The Jeff Koons calibrator

The same year he began a fruitful artistic partnership with Italian art director David Tortora. “We have a similar sense of humour and complement each other, so we started to create portraits based on improbable realities, playing around with fairy tales, cartoony characters.” Their tongue-in-cheek Jeff orGina project of 2009 was inspired by a description of the work of actress-turned-sculptor Gina Lollobrigida as “Jeff Koons without the irony”. “We made Jeff or Gina the parameter for defining everything that sits on that fine line between good and bad taste. We aim for our style to sit close to that fine line.”

In 2011 the duo embarked on a more serious project with the photojournalist Morgana Vargas Llosa. In an effort to combat racism towards the numerous ethnic groups in Lima, the collaborators wanted to portray positive images of family groups from the city’s lesser-known minorities. The project Mirame, Lima comprises 50 themed portraits of families photographed with objects and in settings that represent their lives, histories and passions.

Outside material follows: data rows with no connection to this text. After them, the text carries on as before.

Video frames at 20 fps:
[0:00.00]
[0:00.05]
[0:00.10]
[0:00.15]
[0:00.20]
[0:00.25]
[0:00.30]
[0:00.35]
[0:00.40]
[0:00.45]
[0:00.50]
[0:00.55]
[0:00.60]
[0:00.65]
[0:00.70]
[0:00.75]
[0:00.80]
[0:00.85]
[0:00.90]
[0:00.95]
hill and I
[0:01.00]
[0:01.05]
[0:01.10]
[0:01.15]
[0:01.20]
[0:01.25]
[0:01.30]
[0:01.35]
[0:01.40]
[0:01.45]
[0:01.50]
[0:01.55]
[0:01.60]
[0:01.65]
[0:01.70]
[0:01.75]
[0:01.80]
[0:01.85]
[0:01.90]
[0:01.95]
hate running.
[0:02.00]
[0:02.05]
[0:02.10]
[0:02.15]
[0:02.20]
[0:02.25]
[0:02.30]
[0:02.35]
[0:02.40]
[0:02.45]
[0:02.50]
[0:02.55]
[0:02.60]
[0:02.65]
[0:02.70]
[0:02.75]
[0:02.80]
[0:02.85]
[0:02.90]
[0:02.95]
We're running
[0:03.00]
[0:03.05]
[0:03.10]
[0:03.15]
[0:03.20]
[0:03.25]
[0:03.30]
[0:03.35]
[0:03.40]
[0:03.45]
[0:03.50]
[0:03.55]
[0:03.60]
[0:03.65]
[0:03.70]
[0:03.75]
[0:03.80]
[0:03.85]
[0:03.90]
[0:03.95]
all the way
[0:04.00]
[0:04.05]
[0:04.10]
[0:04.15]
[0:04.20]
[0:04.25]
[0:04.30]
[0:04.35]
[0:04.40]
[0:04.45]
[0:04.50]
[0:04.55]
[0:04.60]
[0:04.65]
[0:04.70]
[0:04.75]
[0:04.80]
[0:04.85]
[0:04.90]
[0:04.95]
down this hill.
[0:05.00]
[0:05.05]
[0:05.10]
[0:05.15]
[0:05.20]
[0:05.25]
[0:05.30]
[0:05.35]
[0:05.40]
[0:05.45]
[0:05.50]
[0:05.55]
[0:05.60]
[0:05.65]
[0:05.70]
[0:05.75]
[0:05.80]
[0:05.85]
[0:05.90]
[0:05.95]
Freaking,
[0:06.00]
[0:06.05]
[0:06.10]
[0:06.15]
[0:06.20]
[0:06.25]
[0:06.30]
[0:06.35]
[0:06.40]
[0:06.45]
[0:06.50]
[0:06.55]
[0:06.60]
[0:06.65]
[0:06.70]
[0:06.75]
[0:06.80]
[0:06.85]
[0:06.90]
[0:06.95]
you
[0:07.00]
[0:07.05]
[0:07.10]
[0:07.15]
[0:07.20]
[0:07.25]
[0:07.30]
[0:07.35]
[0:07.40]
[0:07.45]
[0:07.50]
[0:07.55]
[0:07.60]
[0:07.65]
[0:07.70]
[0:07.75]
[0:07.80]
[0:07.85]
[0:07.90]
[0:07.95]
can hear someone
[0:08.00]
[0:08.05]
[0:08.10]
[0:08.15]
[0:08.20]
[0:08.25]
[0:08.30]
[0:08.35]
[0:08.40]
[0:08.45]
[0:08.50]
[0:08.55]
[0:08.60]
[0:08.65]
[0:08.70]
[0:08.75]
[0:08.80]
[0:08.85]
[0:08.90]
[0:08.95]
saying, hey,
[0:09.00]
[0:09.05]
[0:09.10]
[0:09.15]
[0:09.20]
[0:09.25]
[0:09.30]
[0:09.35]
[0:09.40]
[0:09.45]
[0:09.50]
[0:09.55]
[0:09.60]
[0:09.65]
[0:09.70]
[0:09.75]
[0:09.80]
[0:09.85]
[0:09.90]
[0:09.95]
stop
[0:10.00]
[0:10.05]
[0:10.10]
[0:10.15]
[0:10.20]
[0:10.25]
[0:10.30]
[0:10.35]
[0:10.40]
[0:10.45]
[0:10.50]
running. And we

“We asked families to pose with their favourite items in order to tell a story. We found common elements like religious and football gadgets. It was nice to observe, too, that the concept of family was not all about blood ties but also about affection.”

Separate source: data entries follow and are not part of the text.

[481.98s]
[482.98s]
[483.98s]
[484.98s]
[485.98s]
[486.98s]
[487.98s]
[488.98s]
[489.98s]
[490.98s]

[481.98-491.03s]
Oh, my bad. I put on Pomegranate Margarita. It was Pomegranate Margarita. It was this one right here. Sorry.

The project has been much awarded and was exhibited at London’s National Portrait Gallery, as well as around the world.

It’s not Travezan’s only ‘serious’ work; he’s documented wars and also taken portraits of children undergoing chemotherapy, so how does Travezan reconcile worthy projects and his more commercial/fashion work?

“My father is an oncologist, so he saves lives, which probably made me grow up feeling guilty in that I’ve based my life on the search for beauty. Now, as much as I enjoy fashion photography, I increasingly need to relate to more serious matters. But I find that the more reality I face in life, the more I want to encounter the unreal in my art.”

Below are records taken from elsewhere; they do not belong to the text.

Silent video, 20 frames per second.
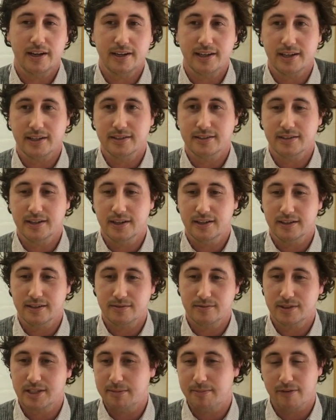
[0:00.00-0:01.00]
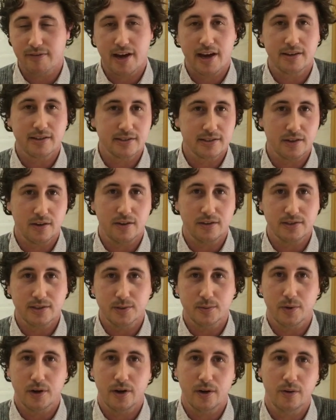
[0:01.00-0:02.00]
into some of our designs
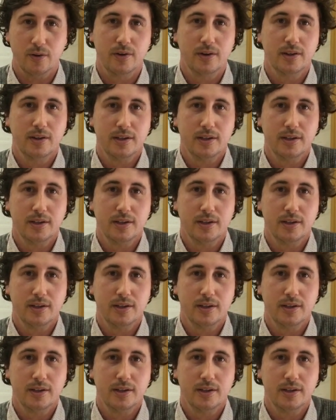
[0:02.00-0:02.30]
as well.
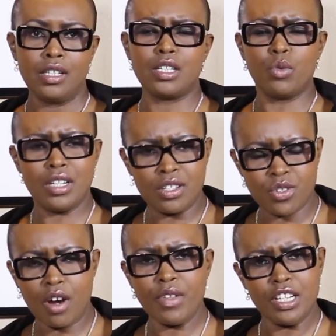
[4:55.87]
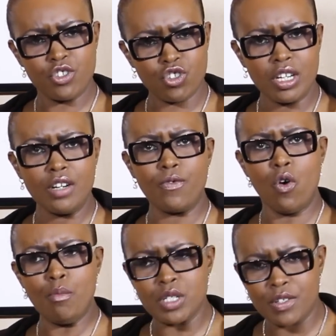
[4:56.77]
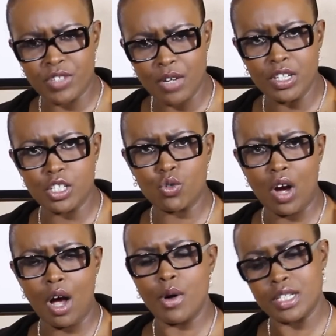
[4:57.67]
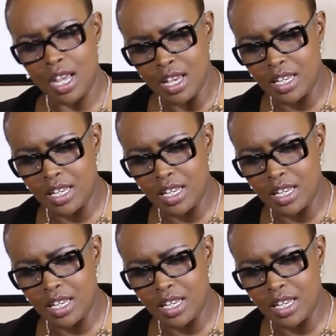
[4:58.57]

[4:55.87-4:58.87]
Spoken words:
Did we deserve that it trended for almost 72 hours?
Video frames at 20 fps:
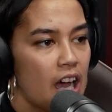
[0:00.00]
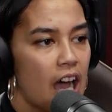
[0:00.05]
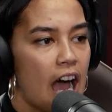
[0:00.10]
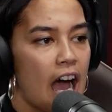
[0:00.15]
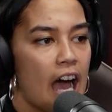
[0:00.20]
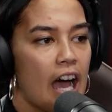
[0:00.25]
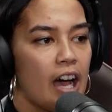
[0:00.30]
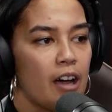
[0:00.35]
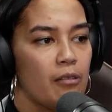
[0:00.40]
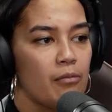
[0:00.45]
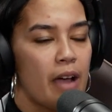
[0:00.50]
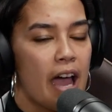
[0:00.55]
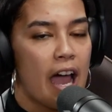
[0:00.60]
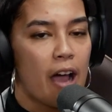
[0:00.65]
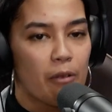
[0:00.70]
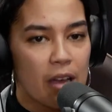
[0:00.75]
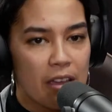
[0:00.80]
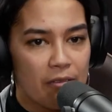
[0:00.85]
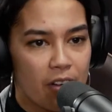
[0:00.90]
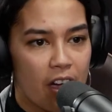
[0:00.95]

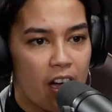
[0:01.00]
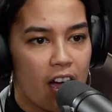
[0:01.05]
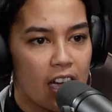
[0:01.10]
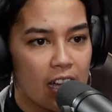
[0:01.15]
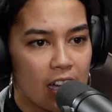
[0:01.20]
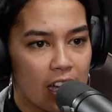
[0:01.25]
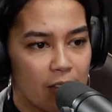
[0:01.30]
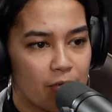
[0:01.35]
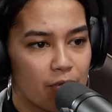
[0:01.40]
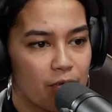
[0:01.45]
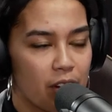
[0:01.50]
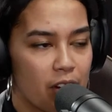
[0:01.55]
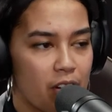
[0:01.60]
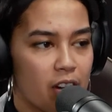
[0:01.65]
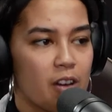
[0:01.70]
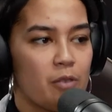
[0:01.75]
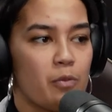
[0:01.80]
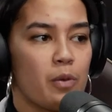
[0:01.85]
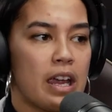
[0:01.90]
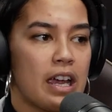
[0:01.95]
However, no. I am
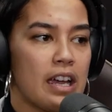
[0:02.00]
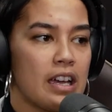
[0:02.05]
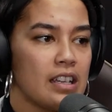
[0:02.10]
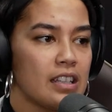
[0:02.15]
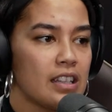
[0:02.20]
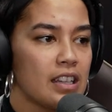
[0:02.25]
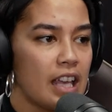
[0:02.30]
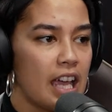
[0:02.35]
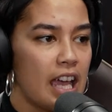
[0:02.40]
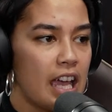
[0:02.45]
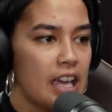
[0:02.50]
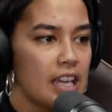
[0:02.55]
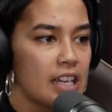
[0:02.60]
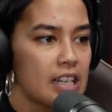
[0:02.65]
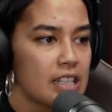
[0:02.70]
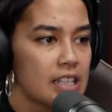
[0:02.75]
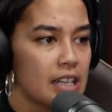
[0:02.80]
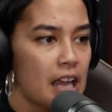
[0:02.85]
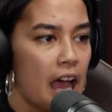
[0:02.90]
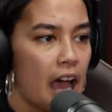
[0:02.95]
very aware that
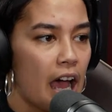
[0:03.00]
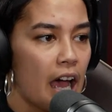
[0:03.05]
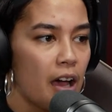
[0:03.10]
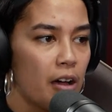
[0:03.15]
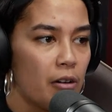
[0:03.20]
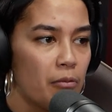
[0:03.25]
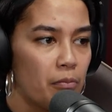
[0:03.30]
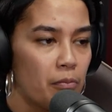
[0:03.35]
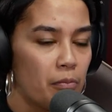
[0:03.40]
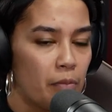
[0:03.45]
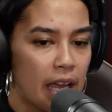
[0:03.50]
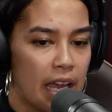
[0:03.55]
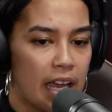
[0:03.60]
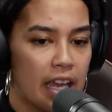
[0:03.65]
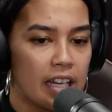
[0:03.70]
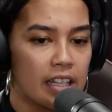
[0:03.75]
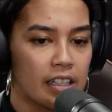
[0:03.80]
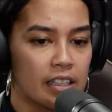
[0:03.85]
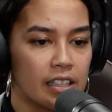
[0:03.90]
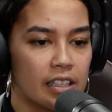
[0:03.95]

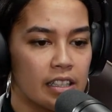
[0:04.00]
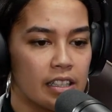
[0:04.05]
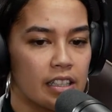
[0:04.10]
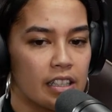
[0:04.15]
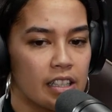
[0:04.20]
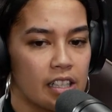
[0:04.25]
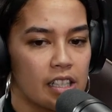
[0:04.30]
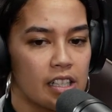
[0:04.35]
men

Travezan’s fondness for warping reality comes up frequently. He finds manipulating images in post “very satisfying” and says he’s inspired by cartoons. “I love the craziness, the unreality. I love the concept of Toontown, a nutty landscape where animals sing and dance and skycrapers waggle about. All that madness; I want to live there.”

He’s recently explored a darker place than Toontown with his work in animated GIFs. This file format carries animation with a low frames-per-second rate that causes movement that can appear either rough or jerky, or as a dreamlike flickering – as if it’s something imagined, only half seen. Rebranded as motion photography, GIFs have gained kudos since the launch of the Saatchi Motion Photography Prize this year.

Wanting to steer his career more towards fine arts, Travezan says he was “seduced” by the chance to exhibit at the Saatchi Gallery and gave it a try. Images from his series A Man Today were duly selected by Saatchi, and also as part of the 2014 La Gaîté Lyrique GIF Awards in Paris. They fully exploit the unsettling nature of the form. “It’s about stress, difficulty in relaxing, the way people’s faces constantly change, the eternal waiting,” explains Travezan. “GIFs carry a sense of anxiety. You stare at them for a bit and you start to feel stressed.”

Still life, but not as we know it

A sunnier, though similarly dreamy series, Galatea was another collaboration with Tortora, who wanted to do some shots based on the paintings of Tom Wesselmann [American pop artist of the 60s]. “Also, I was inspired by the work of Guatemalan writer Augusto Monterroso and his take on the Pygmalion myth [in which a sculpture comes to life]. Our intention was to create an unusual type of still life,” explains Travezan.

He cites a huge range of influences, from Guy Bourdin and Diane Arbus to Edvard Munch and Marcel Duchamp. “Creativity in any form can be inspiring. It can be sober, elegant, outrageous or tacky, but if you feel touched by it, it’s worth exploring.” He says it’s too early to talk about the project he and Tortora are currently working on. Whatever it is, like the golden youth in the Testino shoot, it will definitely be worth looking at.

In December Mirame, Lima will be exhibited at The Blue Sky Gallery in Portland, Oregon.